# CLAUDE.md
This file provides guidance to Claude Code (claude.ai/code) when working with code in this repository.
## What This Repository Is
git-internal is a high-performance Rust library for encoding/decoding Git internal objects and Pack files. It supports large monorepo-scale repositories with delta compression, multi-pack indexing, streaming I/O, and both sync/async APIs.
## Build & Test Commands
```bash
# Build
cargo build
cargo build --release
# Test
cargo test
cargo test <test_name> # Run specific test
cargo test -- --nocapture # Show output
# Lint & Format
cargo fmt # Format code
cargo clippy # Lint (treat warnings as errors for new code)
# Check all targets compile
cargo build --all-targets
```
## Architecture Overview
```
protocol/* (smart/http/ssh)
⇅ pkt-line & pack encode/decode
internal/pack (encode/decode/waitlist/cache/idx)
⇅ consumes/produces Entry+Meta
⇅ internal/object/index/metadata
⇅ delta / zstdelta / diff
hash.rs / utils.rs / errors.rs (shared infrastructure)
```
**Core hub**: `internal/pack` - decodes/encodes packs, manages cache/waitlist/idx, exchanges data with protocol layer and object/delta modules.

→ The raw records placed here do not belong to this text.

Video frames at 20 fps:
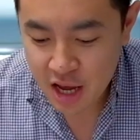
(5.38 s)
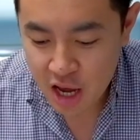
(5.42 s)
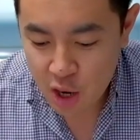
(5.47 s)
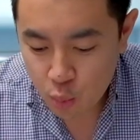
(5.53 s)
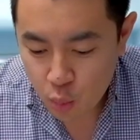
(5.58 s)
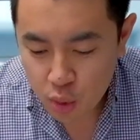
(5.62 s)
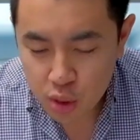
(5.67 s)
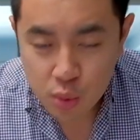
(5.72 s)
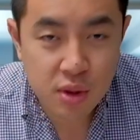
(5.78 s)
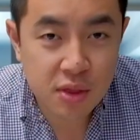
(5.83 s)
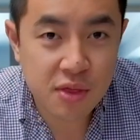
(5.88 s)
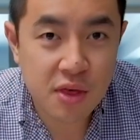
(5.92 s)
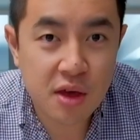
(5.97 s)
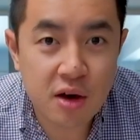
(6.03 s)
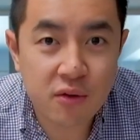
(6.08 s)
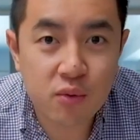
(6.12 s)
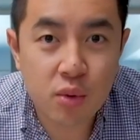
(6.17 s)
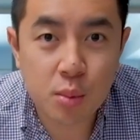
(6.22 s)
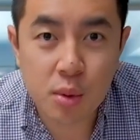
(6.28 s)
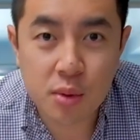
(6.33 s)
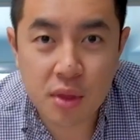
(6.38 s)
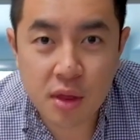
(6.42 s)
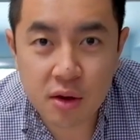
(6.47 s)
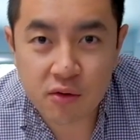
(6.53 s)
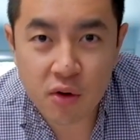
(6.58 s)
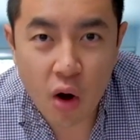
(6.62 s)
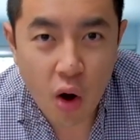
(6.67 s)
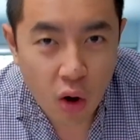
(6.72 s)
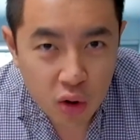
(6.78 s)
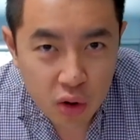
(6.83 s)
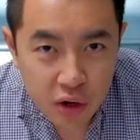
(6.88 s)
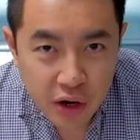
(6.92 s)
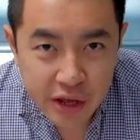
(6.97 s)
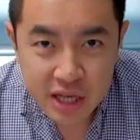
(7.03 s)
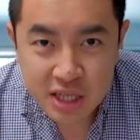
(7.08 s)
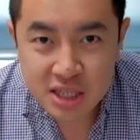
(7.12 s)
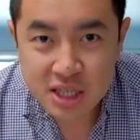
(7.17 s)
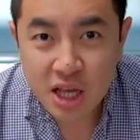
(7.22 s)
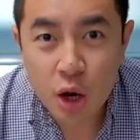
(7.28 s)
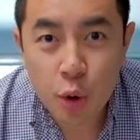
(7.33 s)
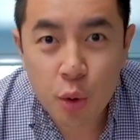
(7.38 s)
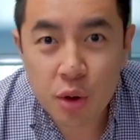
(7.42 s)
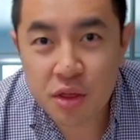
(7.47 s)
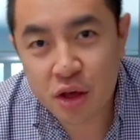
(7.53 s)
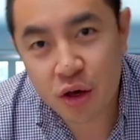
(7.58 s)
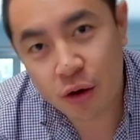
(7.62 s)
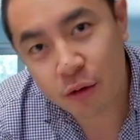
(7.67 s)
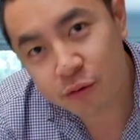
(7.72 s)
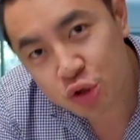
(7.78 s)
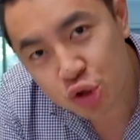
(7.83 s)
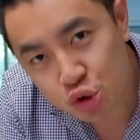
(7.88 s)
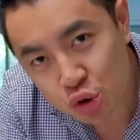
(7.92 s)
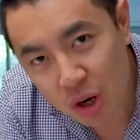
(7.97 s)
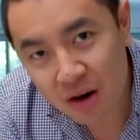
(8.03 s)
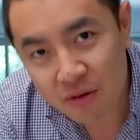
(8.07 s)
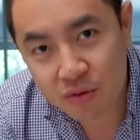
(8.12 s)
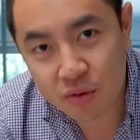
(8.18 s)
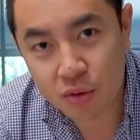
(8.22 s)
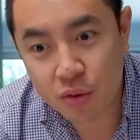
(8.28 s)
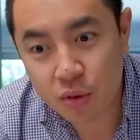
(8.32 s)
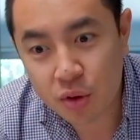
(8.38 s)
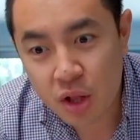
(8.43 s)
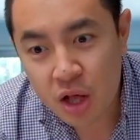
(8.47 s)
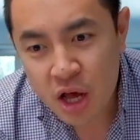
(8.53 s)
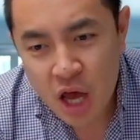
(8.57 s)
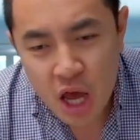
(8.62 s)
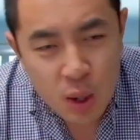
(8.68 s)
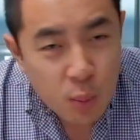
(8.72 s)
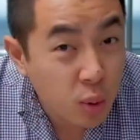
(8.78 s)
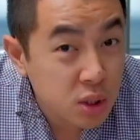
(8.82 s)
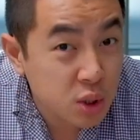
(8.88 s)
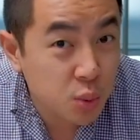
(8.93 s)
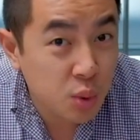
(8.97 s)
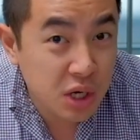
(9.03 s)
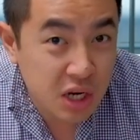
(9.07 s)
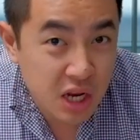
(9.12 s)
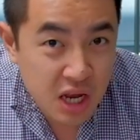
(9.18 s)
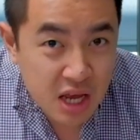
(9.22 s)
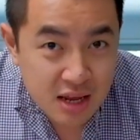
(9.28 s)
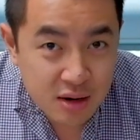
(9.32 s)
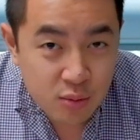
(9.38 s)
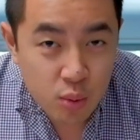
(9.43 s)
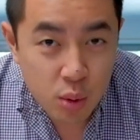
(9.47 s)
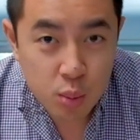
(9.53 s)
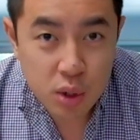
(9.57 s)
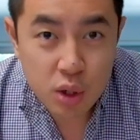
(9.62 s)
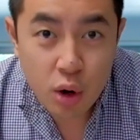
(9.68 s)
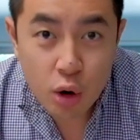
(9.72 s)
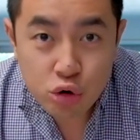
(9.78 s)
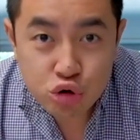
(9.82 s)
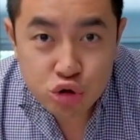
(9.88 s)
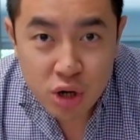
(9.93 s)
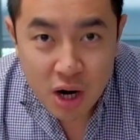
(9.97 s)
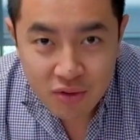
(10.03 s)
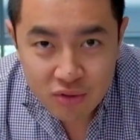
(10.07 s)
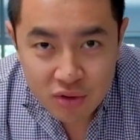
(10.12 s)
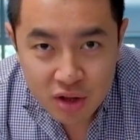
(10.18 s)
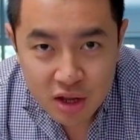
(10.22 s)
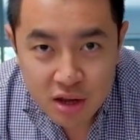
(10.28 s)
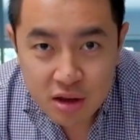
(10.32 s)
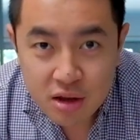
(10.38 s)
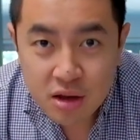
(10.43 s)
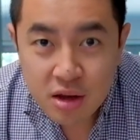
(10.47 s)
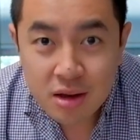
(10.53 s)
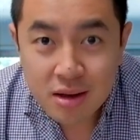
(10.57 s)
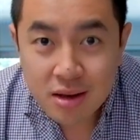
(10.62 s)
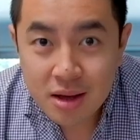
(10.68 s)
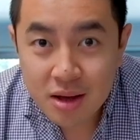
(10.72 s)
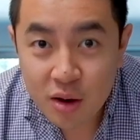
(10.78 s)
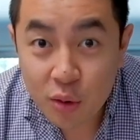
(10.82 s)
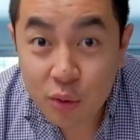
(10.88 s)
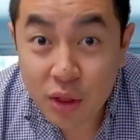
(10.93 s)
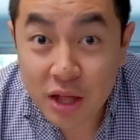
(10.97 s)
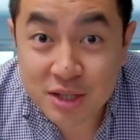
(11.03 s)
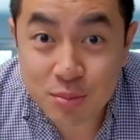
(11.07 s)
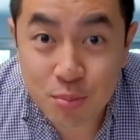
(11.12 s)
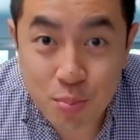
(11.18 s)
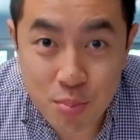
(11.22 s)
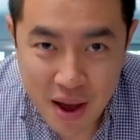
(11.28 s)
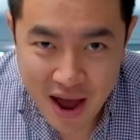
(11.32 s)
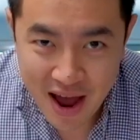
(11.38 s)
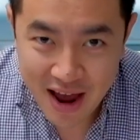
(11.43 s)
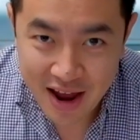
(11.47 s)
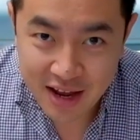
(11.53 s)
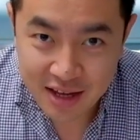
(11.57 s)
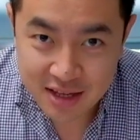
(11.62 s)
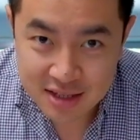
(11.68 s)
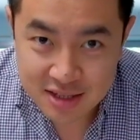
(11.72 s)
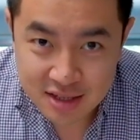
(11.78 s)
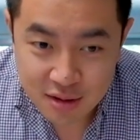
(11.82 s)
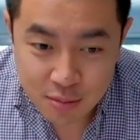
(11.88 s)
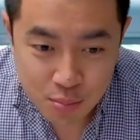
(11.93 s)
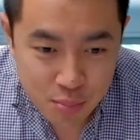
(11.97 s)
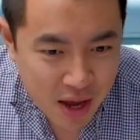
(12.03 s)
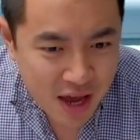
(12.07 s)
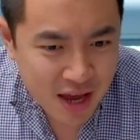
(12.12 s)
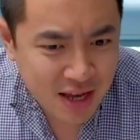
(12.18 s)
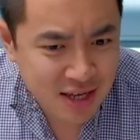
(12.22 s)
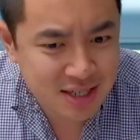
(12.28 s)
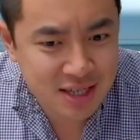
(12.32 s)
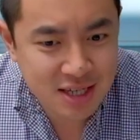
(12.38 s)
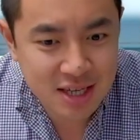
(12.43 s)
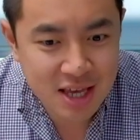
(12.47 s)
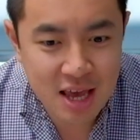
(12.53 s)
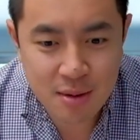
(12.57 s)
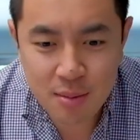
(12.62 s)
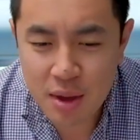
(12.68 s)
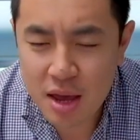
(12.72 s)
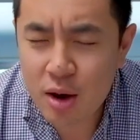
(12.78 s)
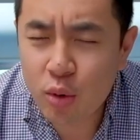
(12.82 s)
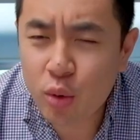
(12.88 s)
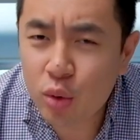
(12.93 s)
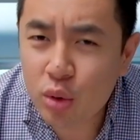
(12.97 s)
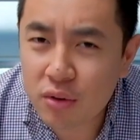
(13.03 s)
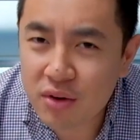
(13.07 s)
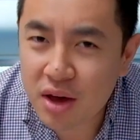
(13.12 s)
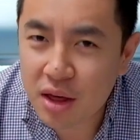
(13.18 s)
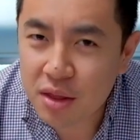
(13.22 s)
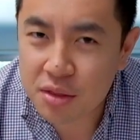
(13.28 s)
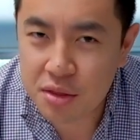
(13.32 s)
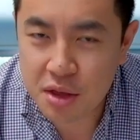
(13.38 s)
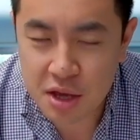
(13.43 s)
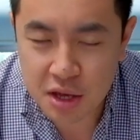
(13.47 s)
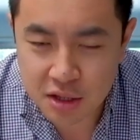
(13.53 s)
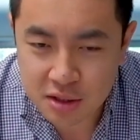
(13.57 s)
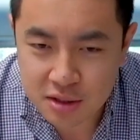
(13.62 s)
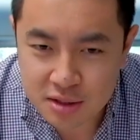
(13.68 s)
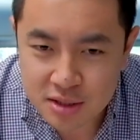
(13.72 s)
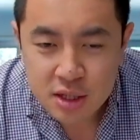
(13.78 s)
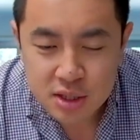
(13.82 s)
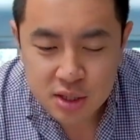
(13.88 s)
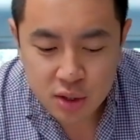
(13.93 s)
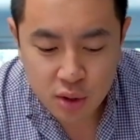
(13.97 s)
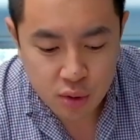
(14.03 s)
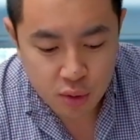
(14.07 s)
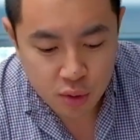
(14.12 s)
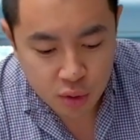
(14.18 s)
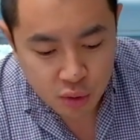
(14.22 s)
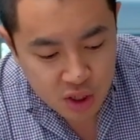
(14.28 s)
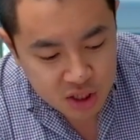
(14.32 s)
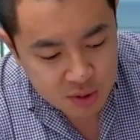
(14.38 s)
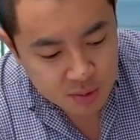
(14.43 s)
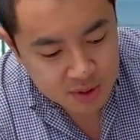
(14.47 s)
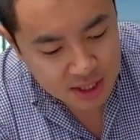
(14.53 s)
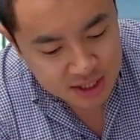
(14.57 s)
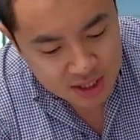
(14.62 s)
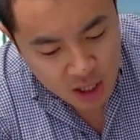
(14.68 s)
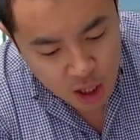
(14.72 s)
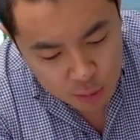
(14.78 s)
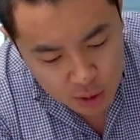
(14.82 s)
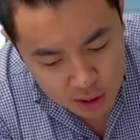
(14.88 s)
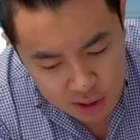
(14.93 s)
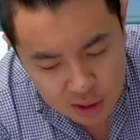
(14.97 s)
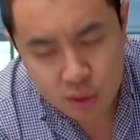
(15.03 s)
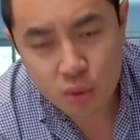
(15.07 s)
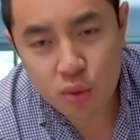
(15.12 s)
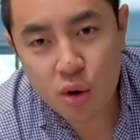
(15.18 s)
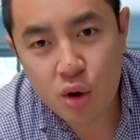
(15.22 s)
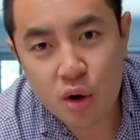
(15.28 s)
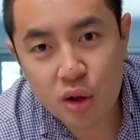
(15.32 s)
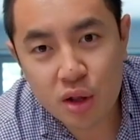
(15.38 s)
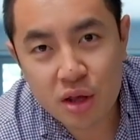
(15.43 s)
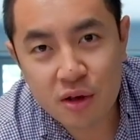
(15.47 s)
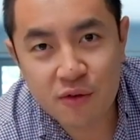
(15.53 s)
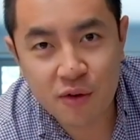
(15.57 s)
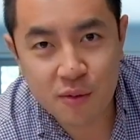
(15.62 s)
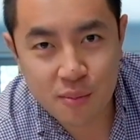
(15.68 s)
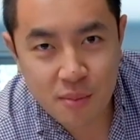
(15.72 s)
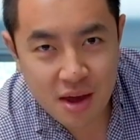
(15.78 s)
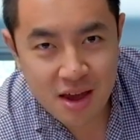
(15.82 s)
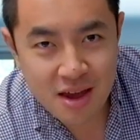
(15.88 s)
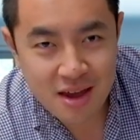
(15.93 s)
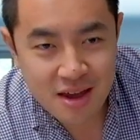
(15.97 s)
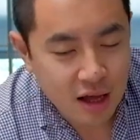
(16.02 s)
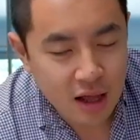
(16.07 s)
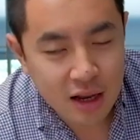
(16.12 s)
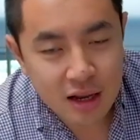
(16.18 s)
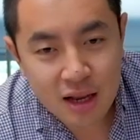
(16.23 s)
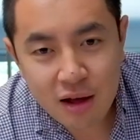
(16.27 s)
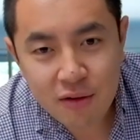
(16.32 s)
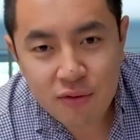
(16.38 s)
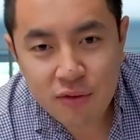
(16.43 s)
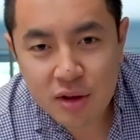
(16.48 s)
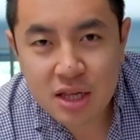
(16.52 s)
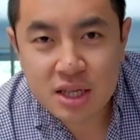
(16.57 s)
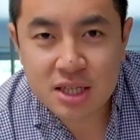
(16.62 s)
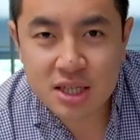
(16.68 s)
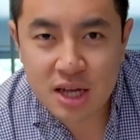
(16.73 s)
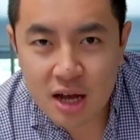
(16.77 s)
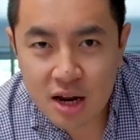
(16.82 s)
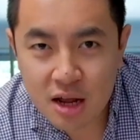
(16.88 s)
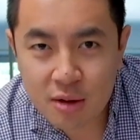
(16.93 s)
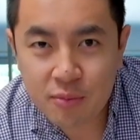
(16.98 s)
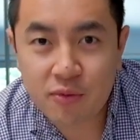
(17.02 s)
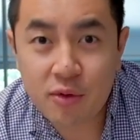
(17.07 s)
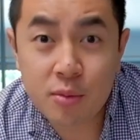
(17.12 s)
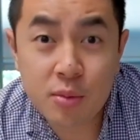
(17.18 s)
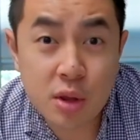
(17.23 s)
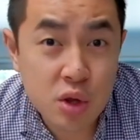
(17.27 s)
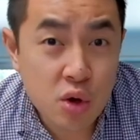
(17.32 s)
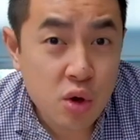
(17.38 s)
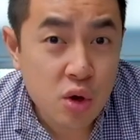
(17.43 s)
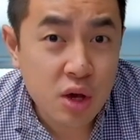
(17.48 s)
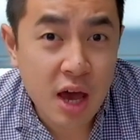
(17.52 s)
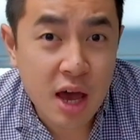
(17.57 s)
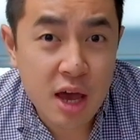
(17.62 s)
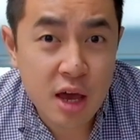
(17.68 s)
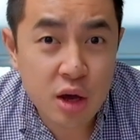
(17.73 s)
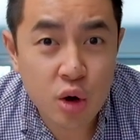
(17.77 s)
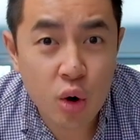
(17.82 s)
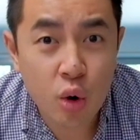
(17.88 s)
and what do we think of when we think of holidays? We think of travel. And what do we need when we go traveling? Well, that's bags. Bags to keep all of our things. So Christmas has come a little early for me. A lovely startup from the UK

**Protocol layer**: `protocol/*` - drives info-refs/upload-pack/receive-pack via pkt-line, uses app-provided `RepositoryAccess` and `AuthenticationService` traits.
**Object model**: `internal/object` - Blob/Tree/Commit/Tag/Note parsing/serialization with `ObjectTrait`.
**Delta/compression**: `delta/` and `zstdelta/` - delta encoding/decoding, zstd dictionary compression.
## Key Data Flows
**Pack Decode**: `Pack::decode(reader, callback)` or `Pack::decode_stream(stream, sender)` for async
- Validates PACK header → loops objects → inflates zlib → resolves delta chains via waitlist → emits `MetaAttached<Entry, EntryMeta>`
**Pack Encode**: `PackEncoder::encode()` or `encode_and_output_to_files()`
- Accepts Entry+Meta → optional delta compression within window → zlib compress → async write pack/idx → rename by hash
**Protocol**: `SmartProtocol` handles Git smart protocol
- upload-pack: parse want/have → `PackGenerator` builds pack stream
- receive-pack: parse commands → decode pack → store via `RepositoryAccess`
## Coding Conventions
- **Language**: Rust Edition 2024, async/await with tokio, tracing for observability
- **Errors**: `thiserror` for library errors, `anyhow` for binaries/tests
- **Style**: rustfmt defaults, clippy warnings as errors for new code
- **Safety**: Avoid `unwrap()`/`expect()` in library code; return `Result<_, _>`
- **Performance**: Use iterators, streaming I/O, bounded allocations in hot paths
- **FFI/unsafe**: Only when required, with `// SAFETY:` comment and tests
## Hash Algorithm
Supports both SHA-1 and SHA-256. Configure via `set_hash_kind(HashKind::Sha1)` at startup. Thread-local setting - set once per application context.
```rust
use git_internal::hash::{set_hash_kind, HashKind};
set_hash_kind(HashKind::Sha1); // or HashKind::Sha256
```
## Concurrency Model
- **ThreadPool**: parallel inflate and delta rebuild during pack decode
- **Tokio**: streaming decode (`decode_stream`), async file writes
- **DashMap**: lock-free waitlist for delta dependencies
- **Rayon**: parallel delta application
- **Cache**: LRU memory + disk spill, 80% of `mem_limit` for object cache
## Key Types to Know
- `Pack` - main pack decoder/encoder entry point
- `Entry` / `EntryMeta` - decoded object with metadata (offset, CRC, path)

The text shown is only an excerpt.